Low-Pay Mobility in the Swiss Labour Market
U of London Queen Mary Economics Working Paper No. 447
Palgrave Macmillan, MINIMUM WAGES, LOW PAY AND UNEMPLOYMENT, Part 1, Chapter 2, pp.57-86, Meulders, Plasman and Rycx, eds., 2004
28 Pages Posted: 14 Dec 2001 Last revised: 6 May 2011
Date Written: December 1, 2001
Abstract
This paper uses a panel of 7,617 individuals drawn from the Swiss Labor Force Survey (SLFS) to study i) low-pay incidence, and ii) individual transition probabilities at the lower end of the wage distribution. In a first step, various raw transition probabilities are computed for the period between 1992 and 1998, and some descriptive and comparative statistics on wage mobility are presented. In the second step, the determinants of low-pay incidence are estimated, and in a third step, the determinants of transitions into and out of the low-pay segment are analyzed. This analysis is based on a bivariate probit model which takes into account the potential endogeneity of the initial state. With regard to low-pay incidence the results to a large extent confirm previous ones obtained by standard wage equations.

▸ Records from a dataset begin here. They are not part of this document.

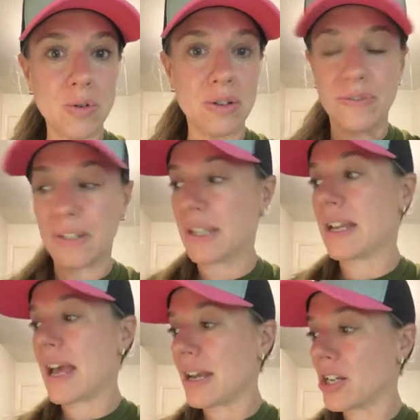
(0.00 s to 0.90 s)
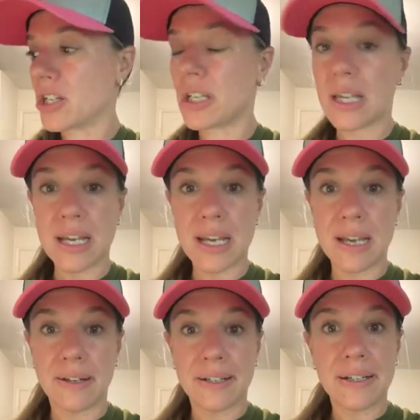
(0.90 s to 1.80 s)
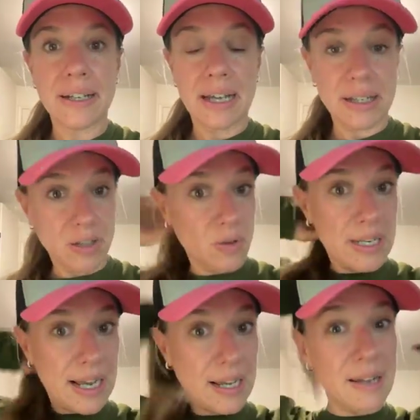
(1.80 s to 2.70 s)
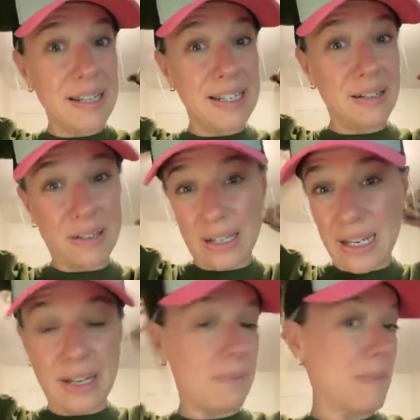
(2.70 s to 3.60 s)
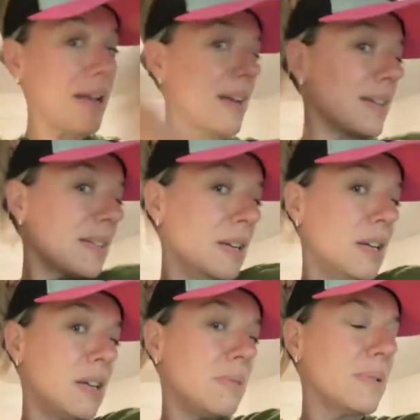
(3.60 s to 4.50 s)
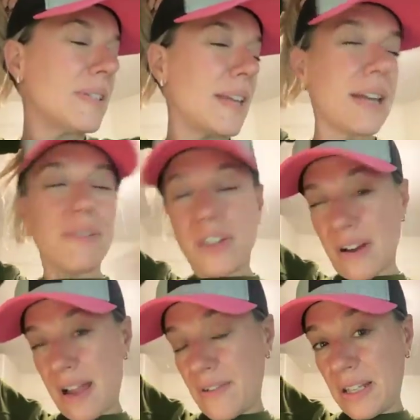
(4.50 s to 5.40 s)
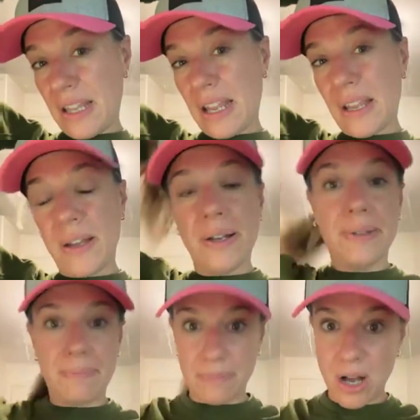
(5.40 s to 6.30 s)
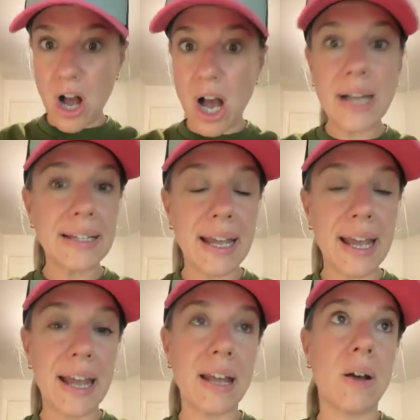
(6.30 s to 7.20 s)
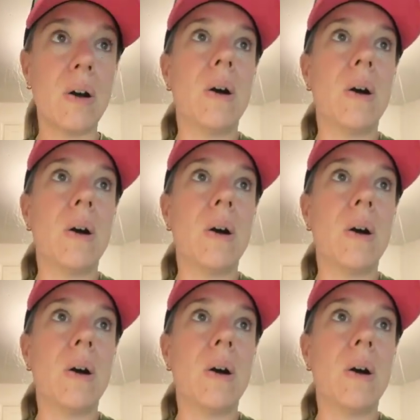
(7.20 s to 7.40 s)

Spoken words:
cool feeling. Actually, I can go to the neck. I didn't get it in my eyes. But say if you're having like a hot day,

Low-pay incidence is influenced by certain personal characteristics, but as well by the affiliation to particular economic sectors. When investigating mobility, it is found that low-pay spells are both transitory and persistent events. On the one hand, many workers low-paid at some point in time succeed to escape the low-pay segment within a two-year period. For those remaining low-paid, on the other hand, our results suggest that state dependence rather than heterogeneity seems to affect more the persistence in low-pay status.